Powershell *could have been* the best shell scripting language ever. But Microsoft destroyed it.
The core problem with scripting languages is that they rely on lexical parsing of the text output from a command. You run a command to get a list of the employees, and you know that the 3rd column of the output contains a string with the date they were hired, so you used sed and awk to skip 2 commas, then any spaces, then grab the first four digits, and now you have the year of their hire. Great! But this is difficult and likely to break if the output format changes.
Powershell commands returned objects, so you run the cmdlet and grab the "Hiredate.year" property. That won't break, and if it is removed the code *should* throw an exception.
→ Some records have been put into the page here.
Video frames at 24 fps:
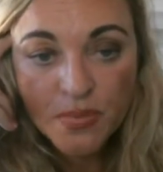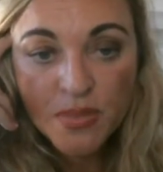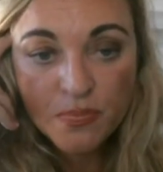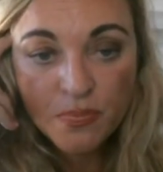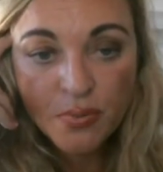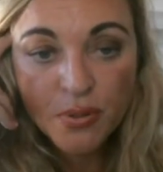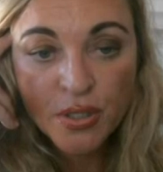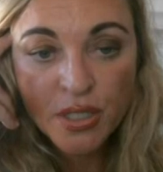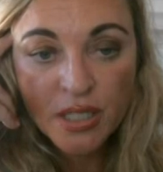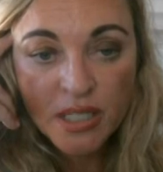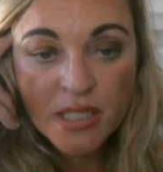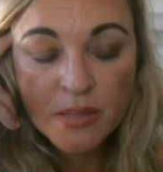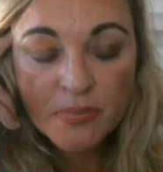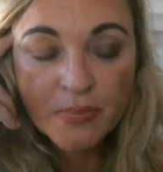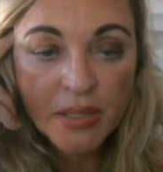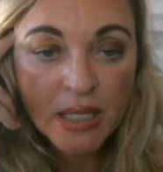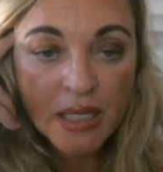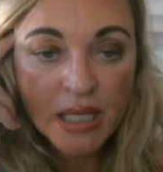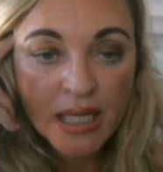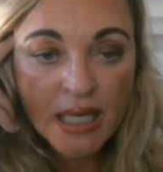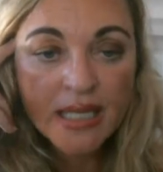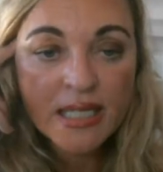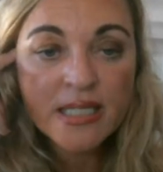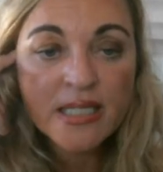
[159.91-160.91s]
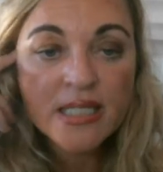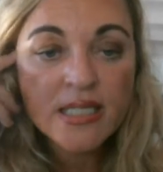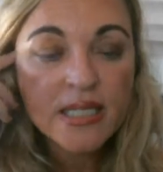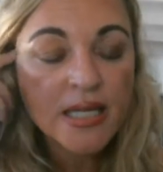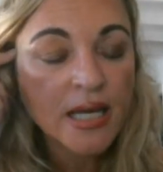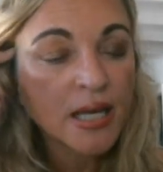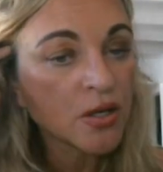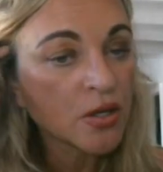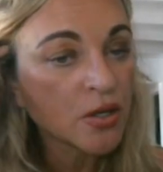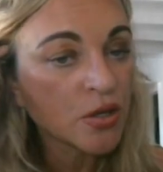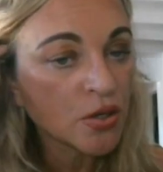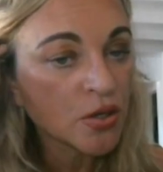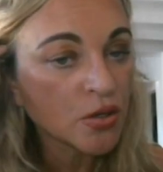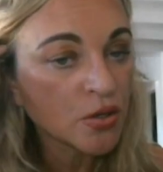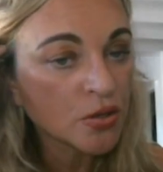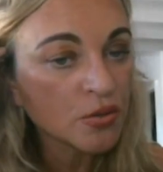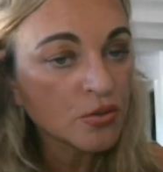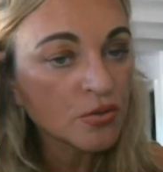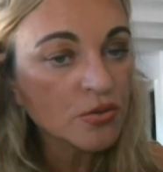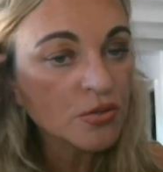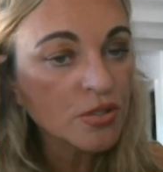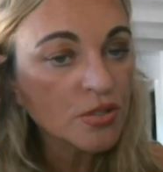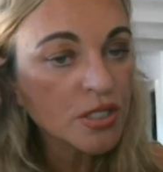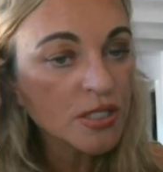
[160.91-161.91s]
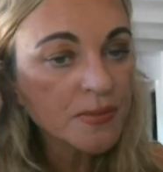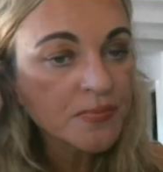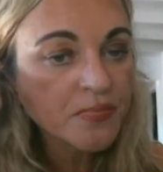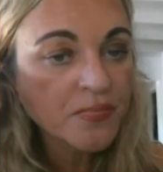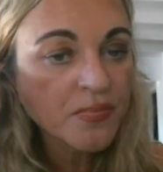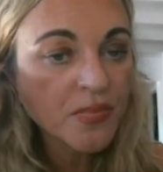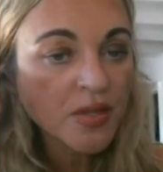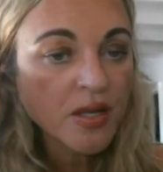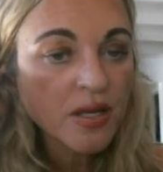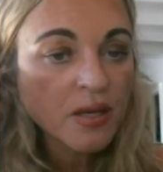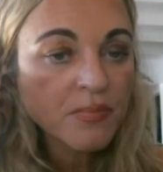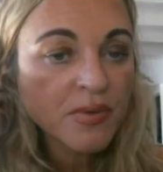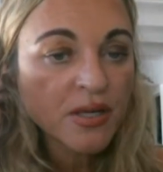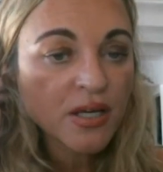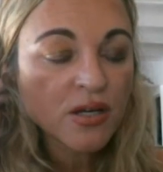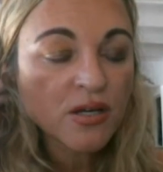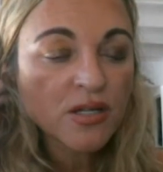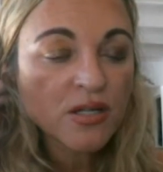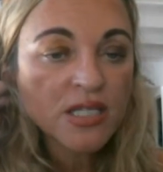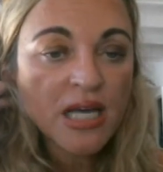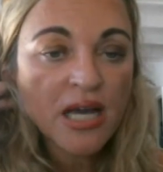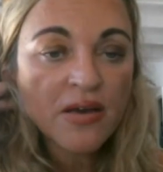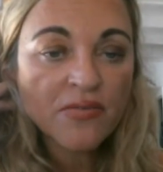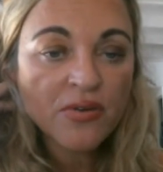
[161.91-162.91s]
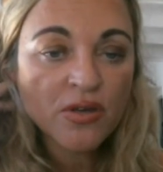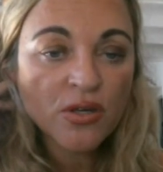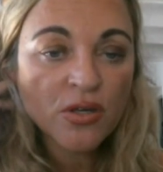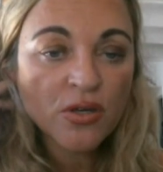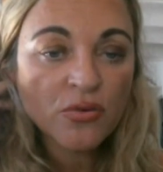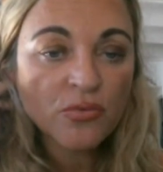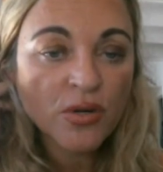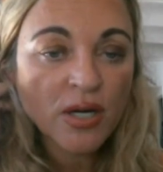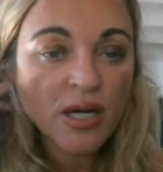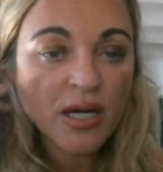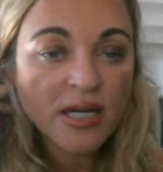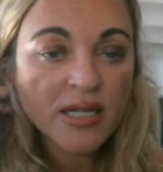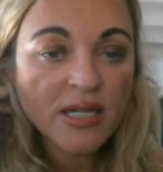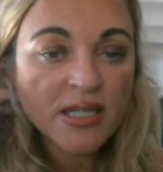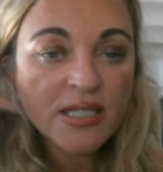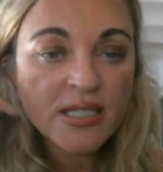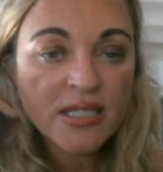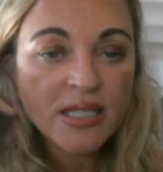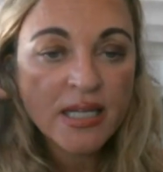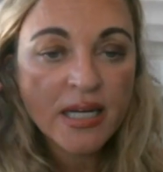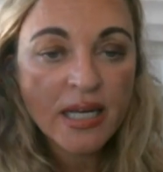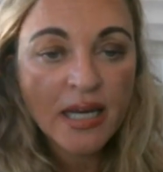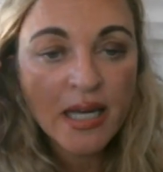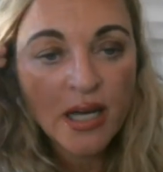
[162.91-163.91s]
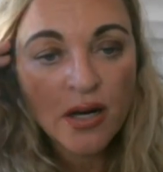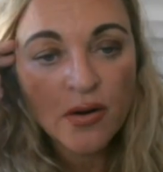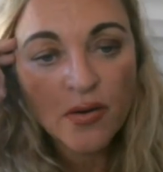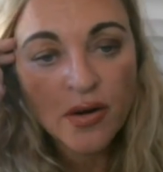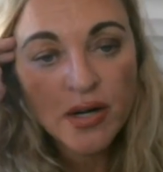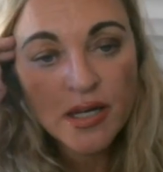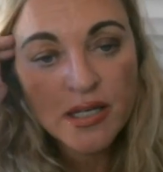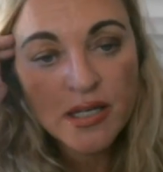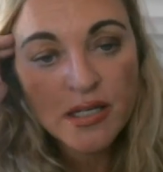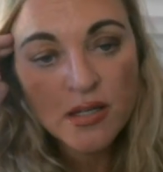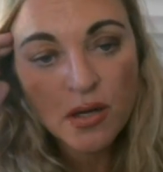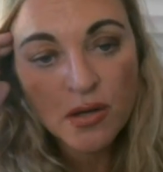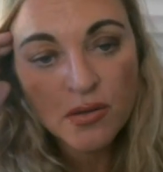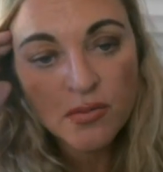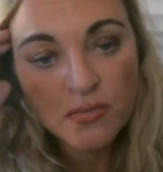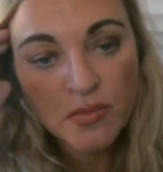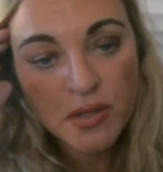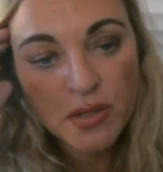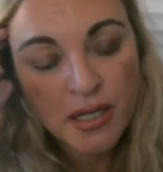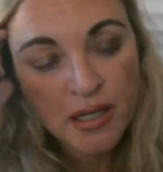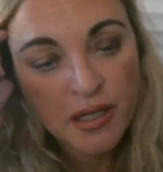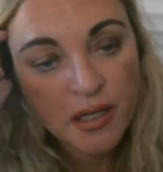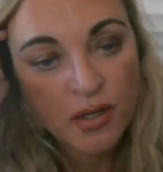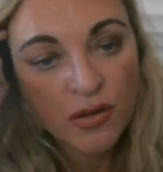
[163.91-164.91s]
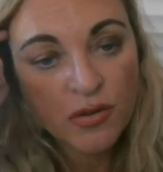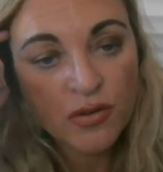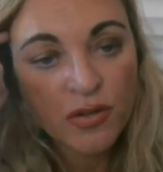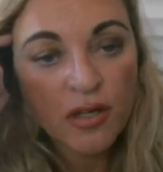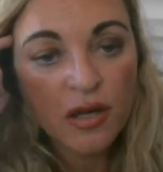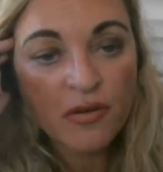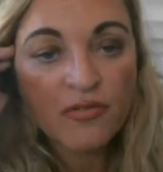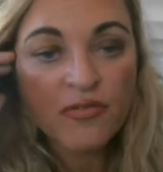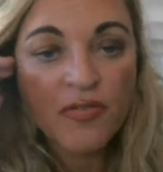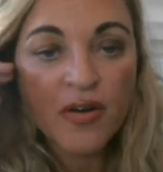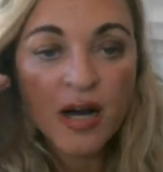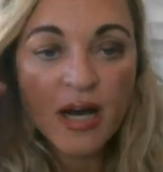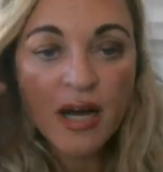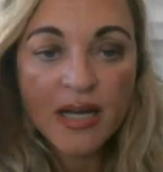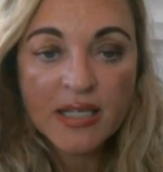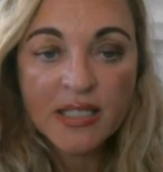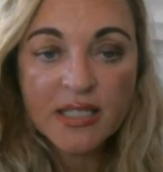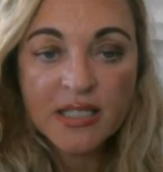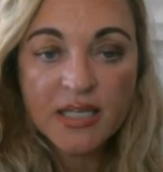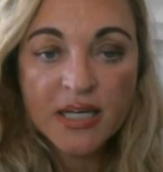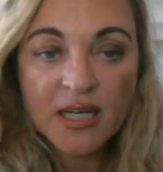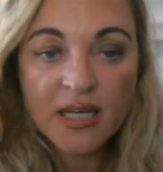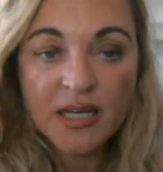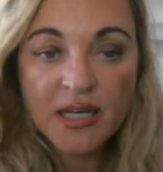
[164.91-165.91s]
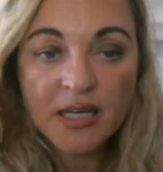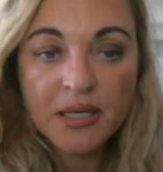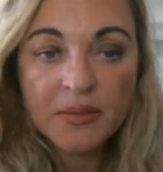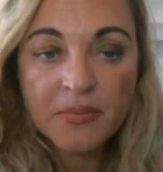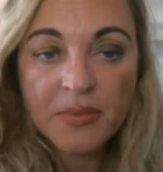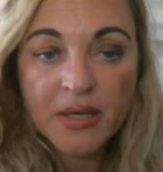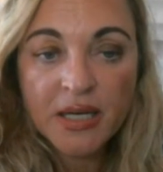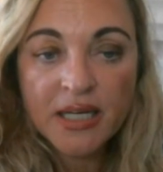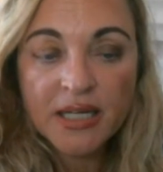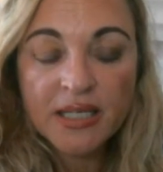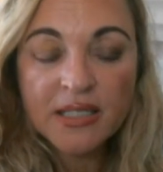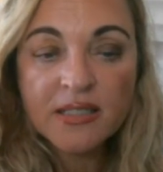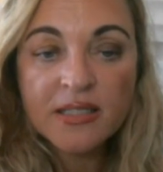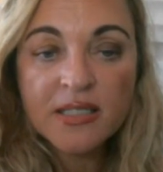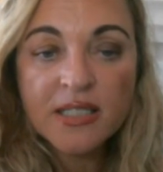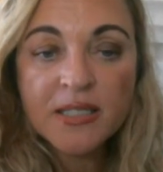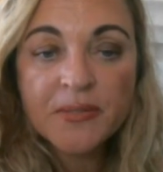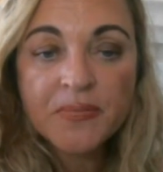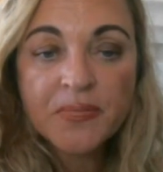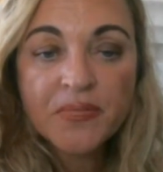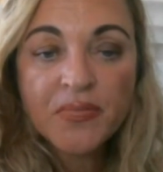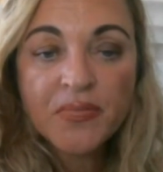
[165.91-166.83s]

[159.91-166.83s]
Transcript: put into place and use, because having Uranus in Aries, you know, a fire sign, means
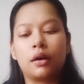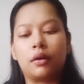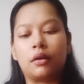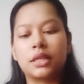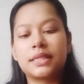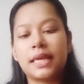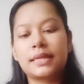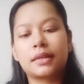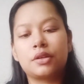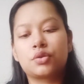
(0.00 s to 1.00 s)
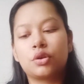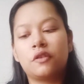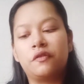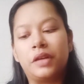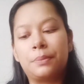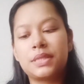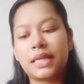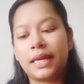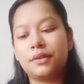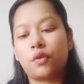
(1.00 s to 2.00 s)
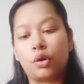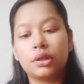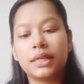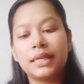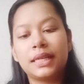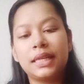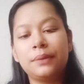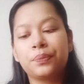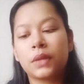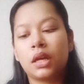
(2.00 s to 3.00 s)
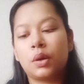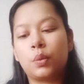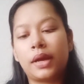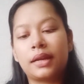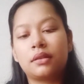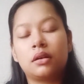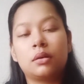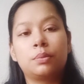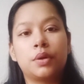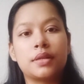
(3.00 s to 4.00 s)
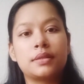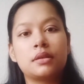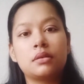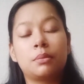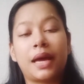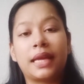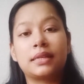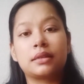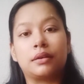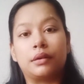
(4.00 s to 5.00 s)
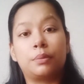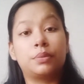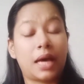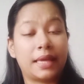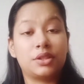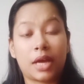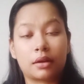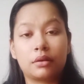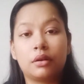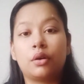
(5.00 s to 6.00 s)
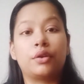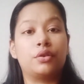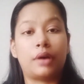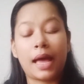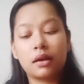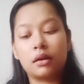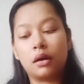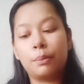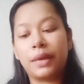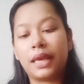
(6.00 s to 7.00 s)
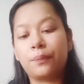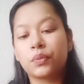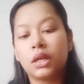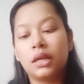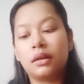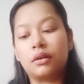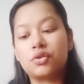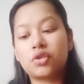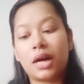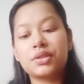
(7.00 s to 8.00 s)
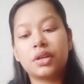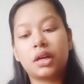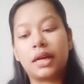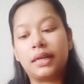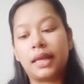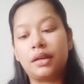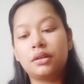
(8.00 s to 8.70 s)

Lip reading: It takes control of website fraudulently, where the person might, the hijacker or the hacker may charge the content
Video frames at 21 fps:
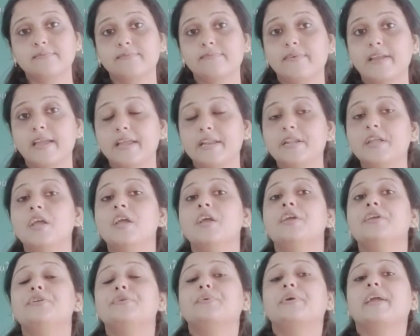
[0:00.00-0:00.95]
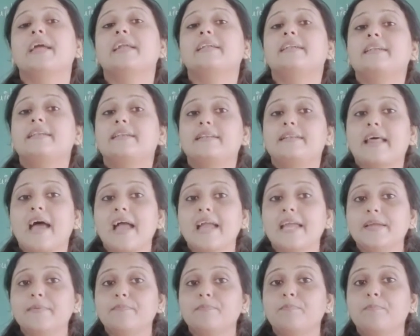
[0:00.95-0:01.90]
When you get
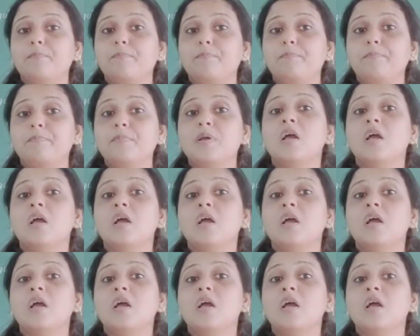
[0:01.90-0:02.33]
time,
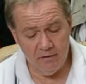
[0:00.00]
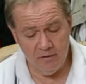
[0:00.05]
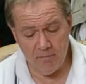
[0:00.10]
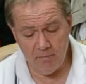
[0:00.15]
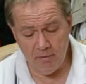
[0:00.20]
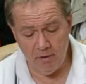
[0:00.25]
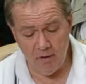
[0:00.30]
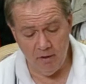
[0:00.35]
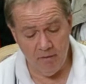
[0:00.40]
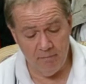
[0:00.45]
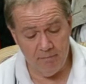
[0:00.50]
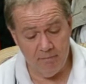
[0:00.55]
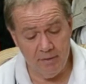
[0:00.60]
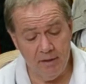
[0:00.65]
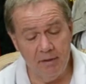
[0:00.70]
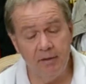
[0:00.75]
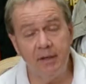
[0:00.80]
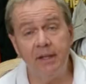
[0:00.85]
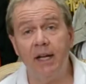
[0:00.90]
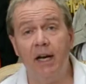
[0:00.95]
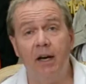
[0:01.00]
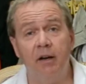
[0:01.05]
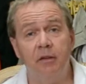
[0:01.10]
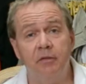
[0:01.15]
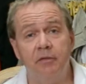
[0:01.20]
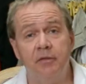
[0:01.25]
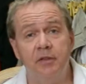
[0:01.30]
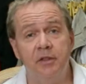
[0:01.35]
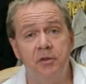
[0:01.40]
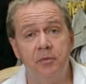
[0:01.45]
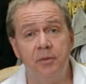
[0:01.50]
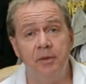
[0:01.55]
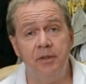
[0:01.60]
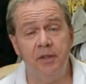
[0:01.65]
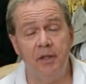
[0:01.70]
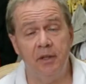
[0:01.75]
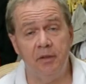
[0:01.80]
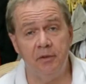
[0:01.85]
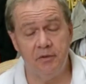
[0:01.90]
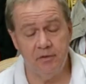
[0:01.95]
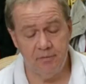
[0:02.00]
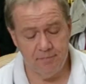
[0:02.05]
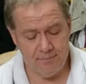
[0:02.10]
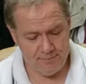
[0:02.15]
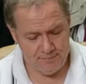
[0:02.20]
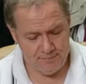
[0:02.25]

the poem Peering Out Fish Windows.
And the brilliant part is that it still worked like a textual command-prompt when used interactively, because Powershell displays the objects as text when you typed a command! Amazing! It is the best of both worlds.
And it can call .NET so it has all the power of a real language like C#!
Yet Powershell is the least reliable, most likely to break in unexpected ways, scripting language that I have ever used. My teams have forbidden it from anything more than a few lines because we have been so burned. So where did Powershell go wrong?
First problem: Powershell's CD command doesn't work. The current directory is always c:\windows\system32 unless you do some wacky stuff. There is a reason for this, but it is dumb and not worth it. Just never use Set-Location in Powershell.
Next, even though Powershell has exception handling, it ignores errors and just plows on. So that example I gave about Hiredate.year doesn't actually work. If they change the output, the code silently breaks, completely defeating the entire purpose of the language. Plus you have the old problem of: 1) CD/Set-Location $myDirectory, 2) delete *.*, and if the CD command failed you just deleted c:\windows\system32. Genius!
Next, Powershell has lots of DWIM (Do what I mean) commands. So suppose you call .Count on something, Powershell could decide to return 0 of that thing has no count property. Or it could decide to return the count of properties on it. Or it could decide to return the Count property of the first object in the collection, if the collection has only one element. It depends.
Powershell makes extensive use of "implicit" variables like $_ and global settings. So you can call a command that changes those and your script behavior changes mid-run.
Return values are broken - there is a return command, but it doesn't do what you think it does.
Overall, Microsoft didn't learn any of the lessons from PERL, PHP, or Python about what makes a language unpredictable or inconsistent. They took the best idea to come into scripting in 20 years, then combined it with the worst mistakes of those languages.